‘Maestros’ Is Harry Potter Gone Wrong In This Week’s Best Comics

Senior Contributor

Image Comics

What if your dad was a powerful wizard who ruled a magical realm full of wonders and horrors, and was also, well, a monstrously abusive butthole? Steve Skroce and Dave Stewart have decided to answer this question in their brutal fantasy satire Maestros, which begins today from Image Comics.

Skroce, who handles both writing and art, has pretty clearly had it with most fantasy tropes. Will, our nominal hero, is introduced selling magical penis extenders (something explicitly drawn into the book, so yeah, this is not for children) and wants little to do with his father’s realm, especially since we quickly learn his father is controlling, cruel, prone to lying and really just an all-around jackass. Skroce wittily takes an ax to everything from Frank Frazetta to Harry Potter to Robert Silverberg’s Pontifex novels. Nor is he above the occasional sight gag; when Will arrives back “home,” he lands on a yellow brick road.

Skroce and Stewart, who handles the color art, balance the strong acid of the writing with a vivid visual imagination. Stewart is a master colorist, and here he shows a palette that’s both careful and psychedelic. Everything from a Boschian tableau of wizards being eaten to a seedy strip club looks amazing and pops out of the page.

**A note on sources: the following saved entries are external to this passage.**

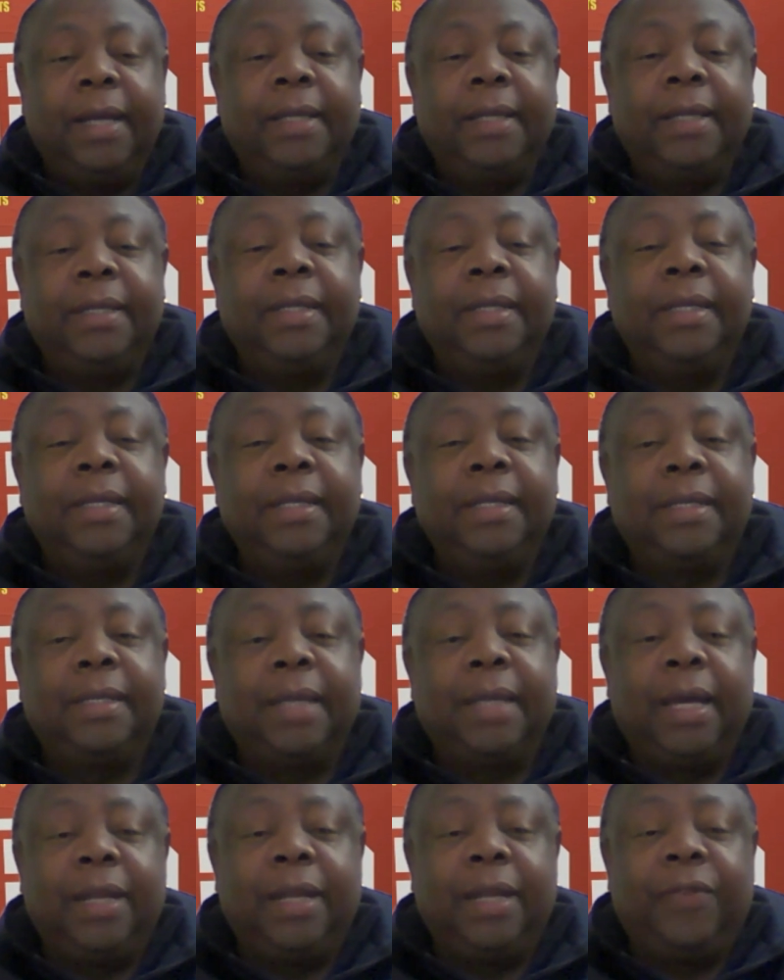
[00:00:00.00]

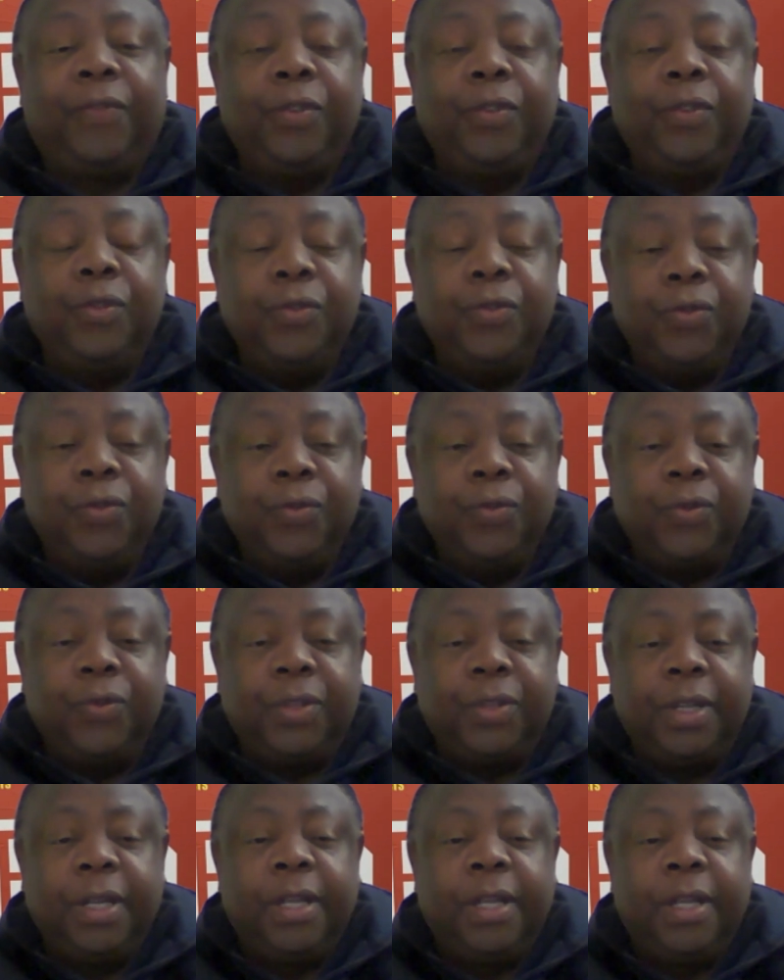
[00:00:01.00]
these are the few
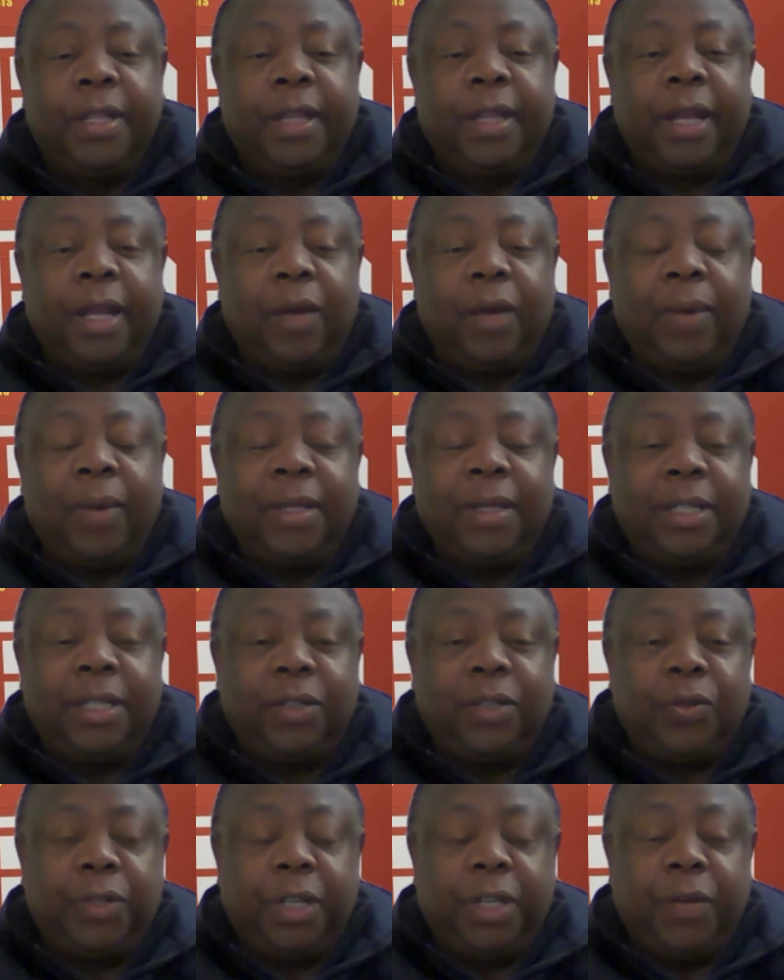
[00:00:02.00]
news that I
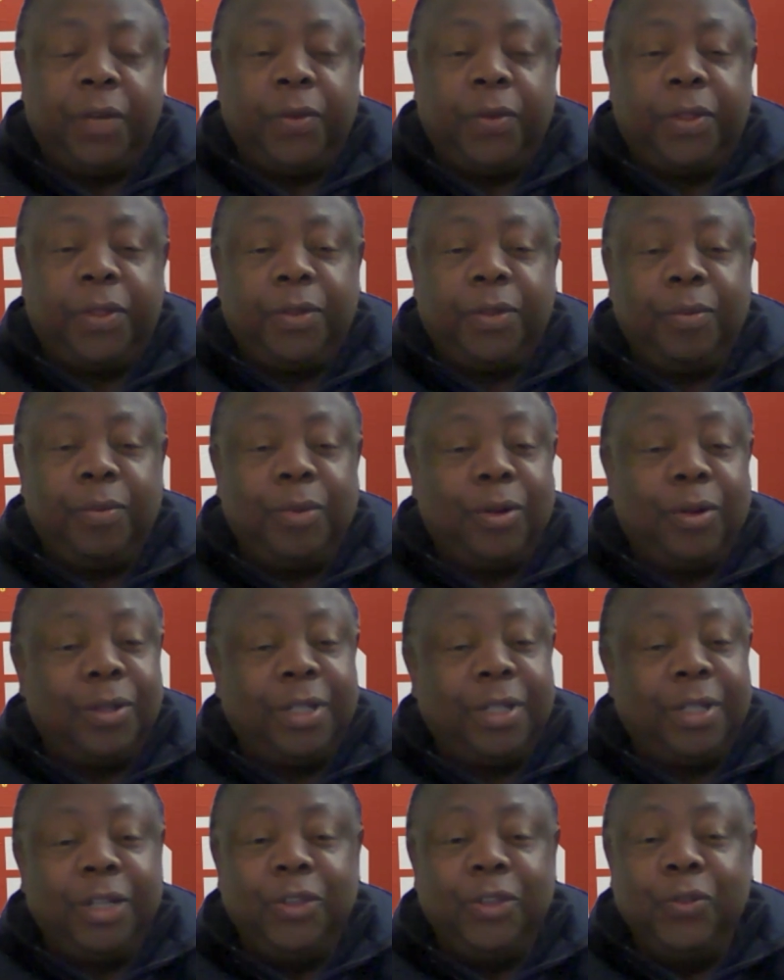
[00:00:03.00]
wanted to share with him because
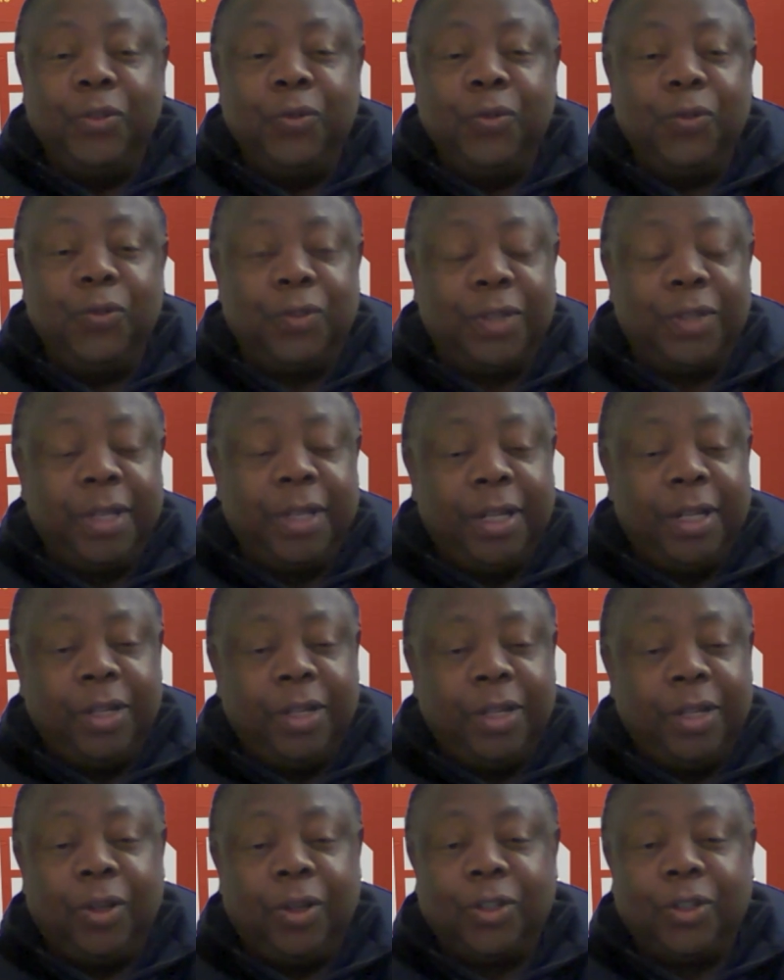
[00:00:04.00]
the news
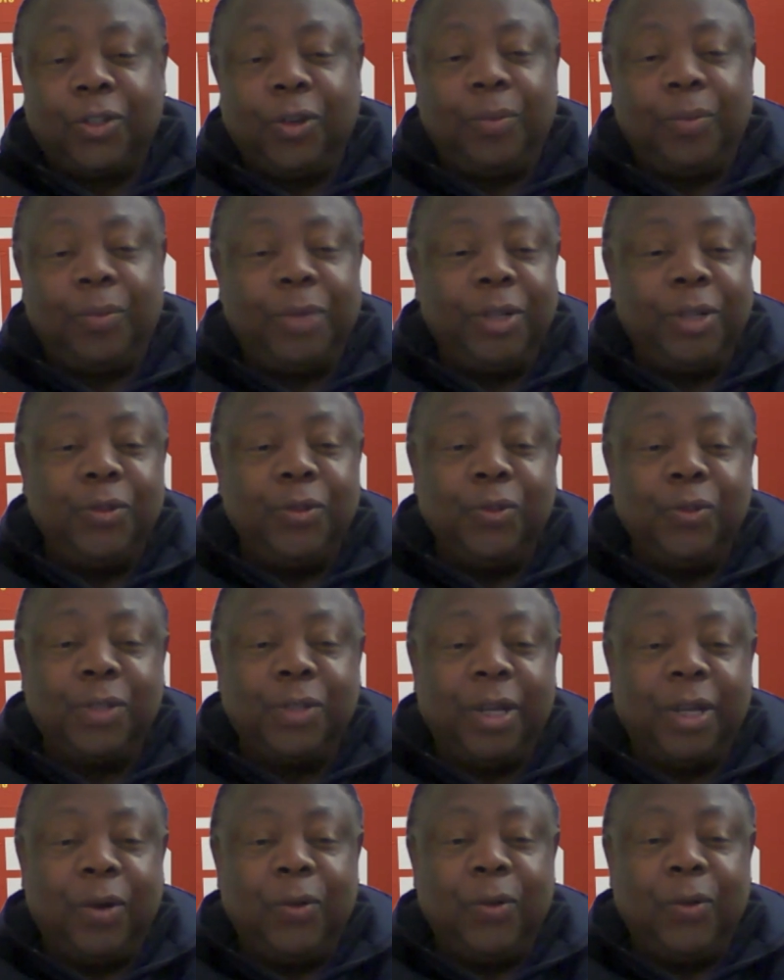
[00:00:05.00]
don't stop. The news
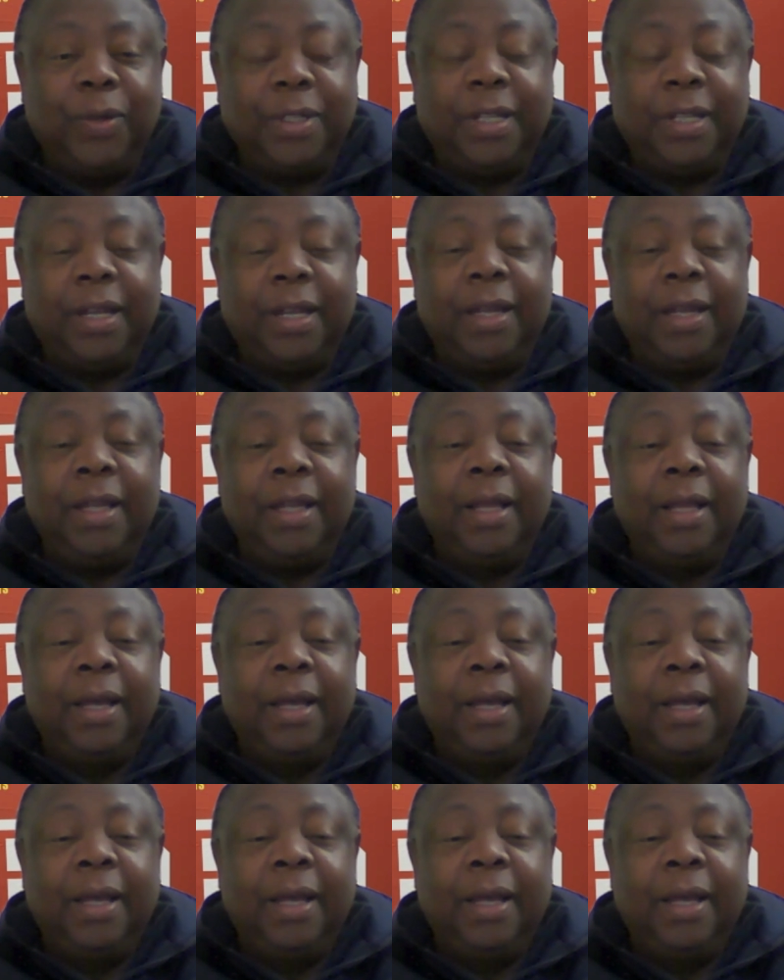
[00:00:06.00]
are always there.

This acerbic book promises, if nothing else, to be a nice balance to all the more serious fantasy stories in comics right now, and that it looks good while doing it is icing on the cake.


Faith And The Future Force #4, Valiant Comics

Faith, in Jody Houser and Cary Nord’s miniseries, has flung the entire Valiant universe against a robot intent on unraveling all of time. Nothing’s worked. So who do they turn to? A supervillain! This series, which is both a witty take on the superhero crossover, ends on a somewhat grim note: Our villain, it turns out, has a fairly keen point about human nature and the horrible things we do to each other. But it’s a spectacular conclusion to a great miniseries, either way, and we can always use more of Faith.

The Wild Storm #8, DC Comics

The joy of watching Warren Ellis and Jon Davis-Hunt take on the extremely ’90s WildStorm universe has been seeing how they’ve softened some edges, hardened others, and turned the entire universe into a much more mature, funny, and trippy take on our own existence. This issue, in particular, has Davis-Hunt front and center with some bizarre alternate universes and mindscapes. And, of course, drugs. Hey, if you lived in a world secretly controlled by two vast conspiracies you’d probably do a lot of drugs too.

Animosity: Evolution #1, Aftershock

Marguerite Bennett and Eric Gapstur have been working on their fascinating scinece fiction comic, where all animals gain human sentience at once, for a bit now, and this new arc explores what happens as these sentient animals discover technology. After all, dogs don’t have thumbs, but they live in a world built by humans who do have them. So, of course? They start building thumbs.

Kill Or Be Killed #13, Image Comics

Ed Brubaker, Sean Phillips, and Elizabeth Breitweiser bring their deconstruction of the white urban vigilante story full circle to the opening of the very first issue. And it ends on an ominous statement: “You have no idea what’s happening next.” What’s clever is that there’s more than one meaning here; Dylan, our vigilante, has his life knocked off-kilter in a subtle way, as he learns more about his family and the narrative begins to hint that maybe there’s more to the demon Dylan thinks he’s been hallucinating.